Alexander: Senate Health Committee Votes 20-3 For Bipartisan Bill To Reduce Health Care Costs

Wednesday, June 26, 2019

The Senate health committee on Wednesday approved by a vote of 20-3 the Lower Health Care Costs Act of 2019, legislation that includes 54 proposals from 65 senators - 36 Democrats and 29 Republicans.   

 

Chairman Lamar Alexander said, “The Lower Health Care Costs Act will reduce what Americans pay out of their pockets for health care in three major ways.
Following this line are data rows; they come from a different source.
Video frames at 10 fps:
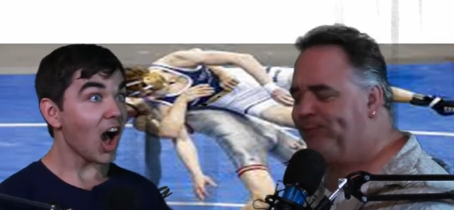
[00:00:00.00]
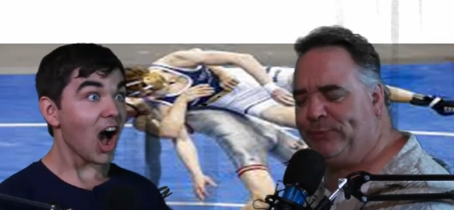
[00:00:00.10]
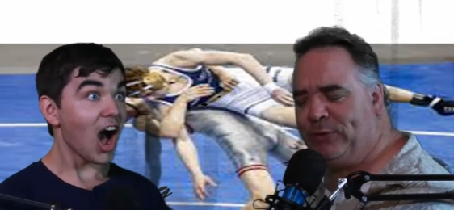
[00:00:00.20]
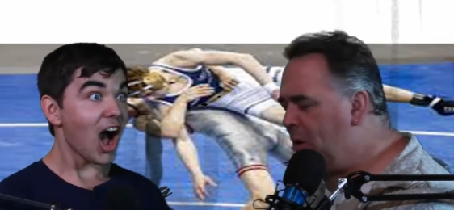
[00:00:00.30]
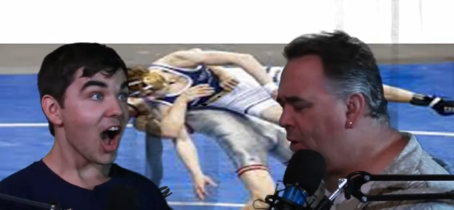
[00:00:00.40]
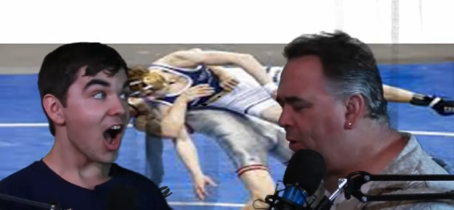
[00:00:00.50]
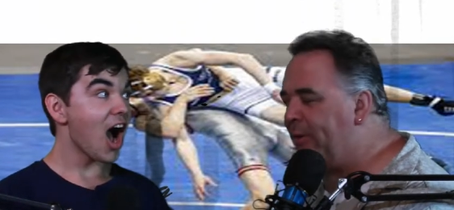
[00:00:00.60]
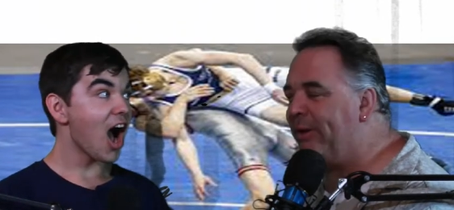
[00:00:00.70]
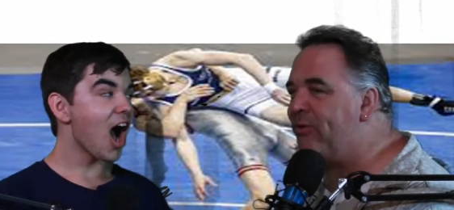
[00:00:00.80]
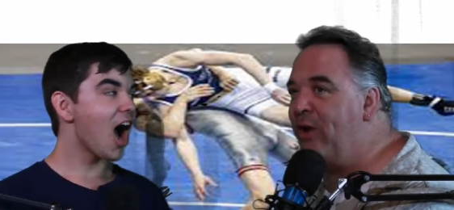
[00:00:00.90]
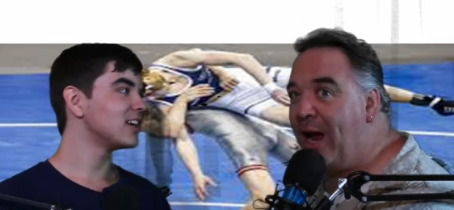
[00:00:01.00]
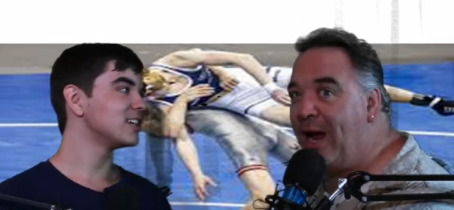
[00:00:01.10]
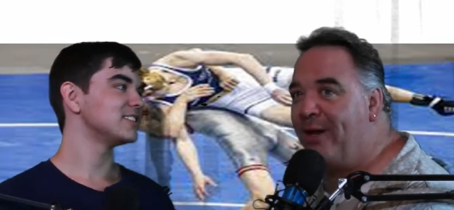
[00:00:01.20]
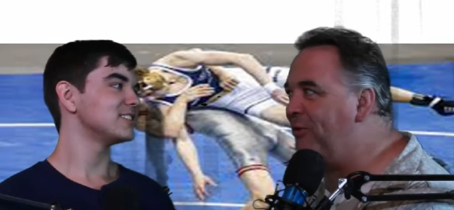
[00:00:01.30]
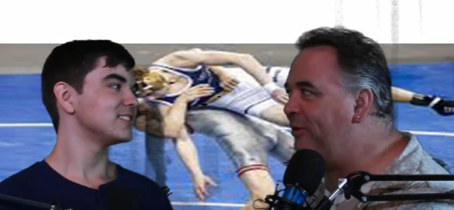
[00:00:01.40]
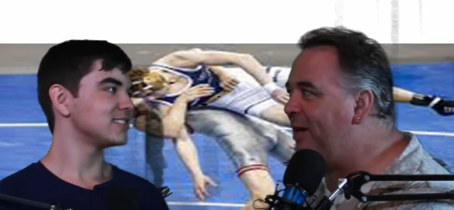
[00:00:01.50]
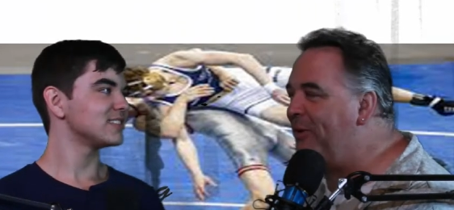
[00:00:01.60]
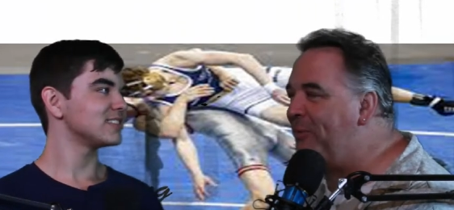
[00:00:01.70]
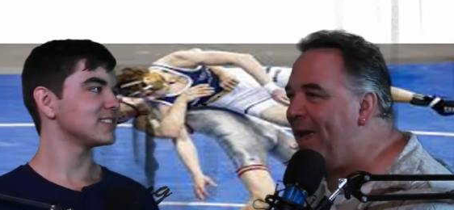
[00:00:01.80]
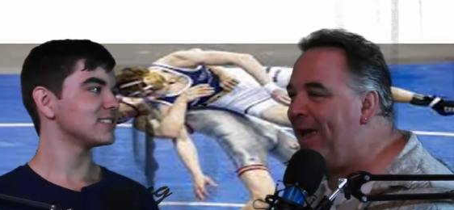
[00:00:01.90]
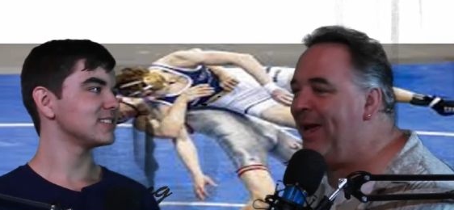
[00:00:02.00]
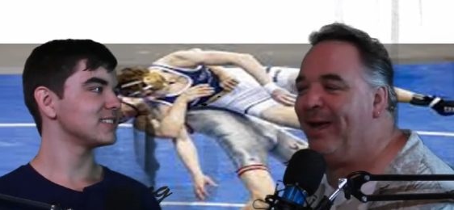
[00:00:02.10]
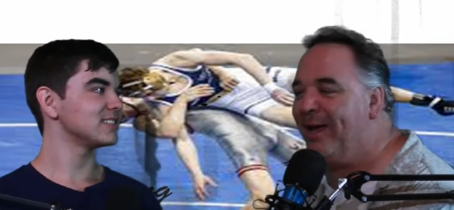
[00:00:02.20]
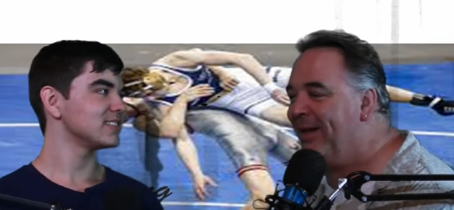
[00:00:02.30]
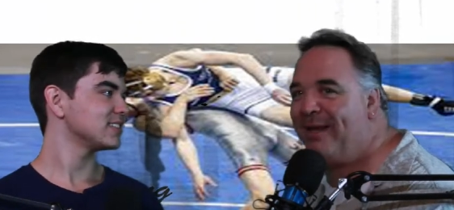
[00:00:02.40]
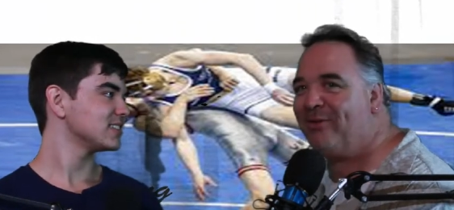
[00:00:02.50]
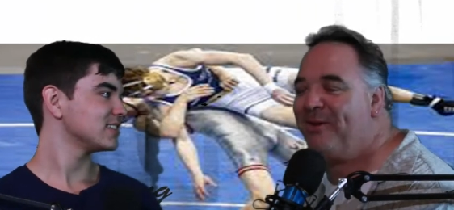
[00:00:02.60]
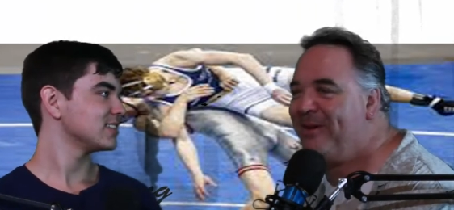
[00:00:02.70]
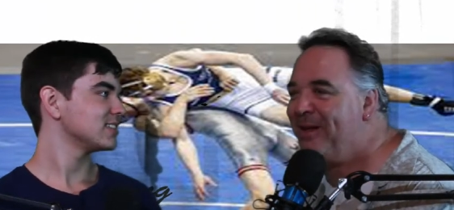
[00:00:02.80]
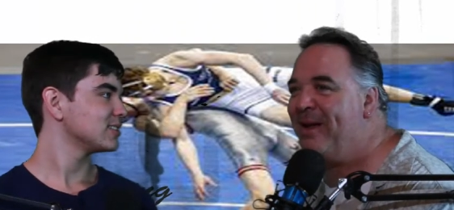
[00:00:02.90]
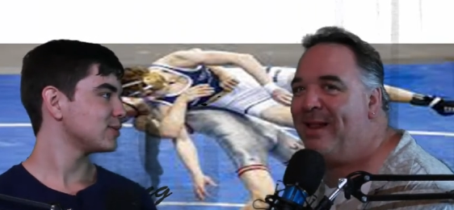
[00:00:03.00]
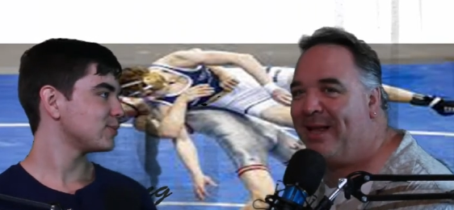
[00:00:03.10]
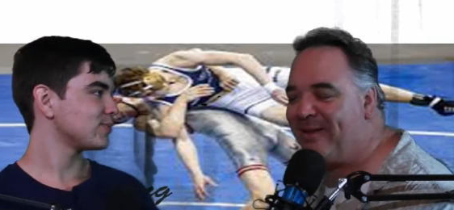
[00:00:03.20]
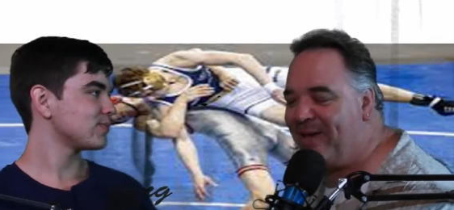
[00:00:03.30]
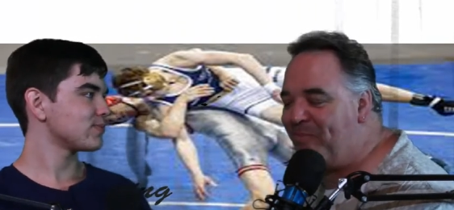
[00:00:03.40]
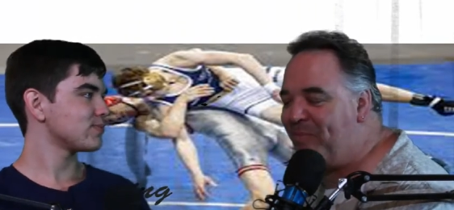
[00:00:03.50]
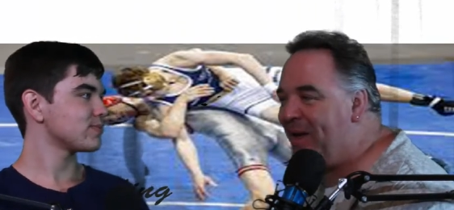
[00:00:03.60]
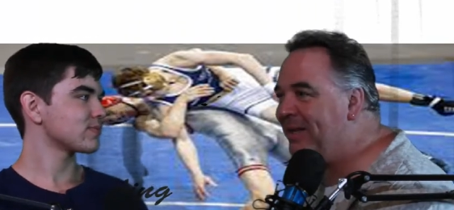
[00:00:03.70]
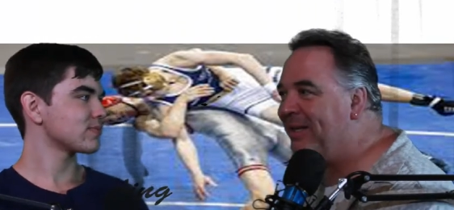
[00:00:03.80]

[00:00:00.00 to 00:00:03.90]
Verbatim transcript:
Speaker 1: No, no, let's not. Let's do it the other way. Let's do it the other. Let's give Becky the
First, it ends surprise billing. Second, it creates more transparency -  there are 12 bipartisan provisions that will: eliminate gag clauses and anti-competitive terms in insurance contracts, designate a non-profit entity to unlock insurance claims for employers, ban Pharmacy Benefit Managers (PBMs) from charging more for a drug than the PBM paid for the drug, and require that patients receive more information on the cost and quality of their health care. You can’t lower your health care costs until you know what your health care actually costs. And third, it increases prescription drug competition - there are 14 bipartisan provisions to help more low cost generic and biosimilar drugs reach patients.

 

“Altogether, this legislation will help to lower the cost of health care, which has become a tax on family budgets and on businesses, on federal and state governments. A recent Gallup poll found that the cost of health care was the biggest financial problem facing American families. And last July, this committee heard from Dr. Brent James, from the National Academies, who testified that up to half of what the American people spend on health care may be unnecessary.”

 

Over the last two years, the Senate health committee held 16 hearings on a range of topics related to reducing the cost of health care. In May, Chairman Alexander and Ranking Member Patty Murray (D-Wash.) released for discussion the Lower Health Care Costs Act. The committee received over 400 comments on that draft legislation, and last Tuesday, the committee held a hearing to gather additional feedback. Last Wednesday, the Chairman and Ranking Member formally introduced the Lower Health Care Costs Act to reduce what Americans pay out of their own pockets for health care.

 

Senator Alexander said, “I hope we can present [this package] to Majority Leader McConnell and Minority Leader Schumer for the full Senate to consider next month and would expect that other committees will have their own contributions. Since January, Senator Murray and I have been working in parallel with Senator Grassley and Senator Wyden, who lead the Finance Committee. They are working on their own bipartisan bill, which they plan to markup this summer. The Senate Judiciary Committee is marking up bipartisan legislation on prescription drug costs tomorrow. And in the House, the Energy and Commerce, Ways and Means, and Judiciary Committees have all reported out bipartisan bills to lower the cost of prescription drugs.”

 

The legislation approved today included two additional provisions since the introduction of the Lower Health Care Costs Act, including legislation that will raise the minimum age for purchasing any tobacco product from 18 to 21, and the CREATES Act, legislation that will help bring more low cost generic drugs to patients by eliminating anti-competitive practices by brand drug makers.

 

The committee also approved the following bills today:

·        Chairman Lamar Alexander (R-Tenn.) and Sen. Bob Casey (D-Pa.) — The Emergency Medical Services for Children Program Reauthorization Act of 2019: This legislation will ensure that, from the ambulance to the emergency room, emergency health care providers are fully prepared to treat children, who typically require smaller equipment and different doses of medicine.

·        Ranking Member Patty Murray (D-Wash.) and Sen. Richard Burr (R-N.C.) — The Poison Center Network Enhancement Act of 2019: This bill will strengthen the network of 55 poison control centers across the country, including by modernizing the communications capabilities of poison control centers so that they can more effectively help prevent and respond to toxic exposures and poisonings.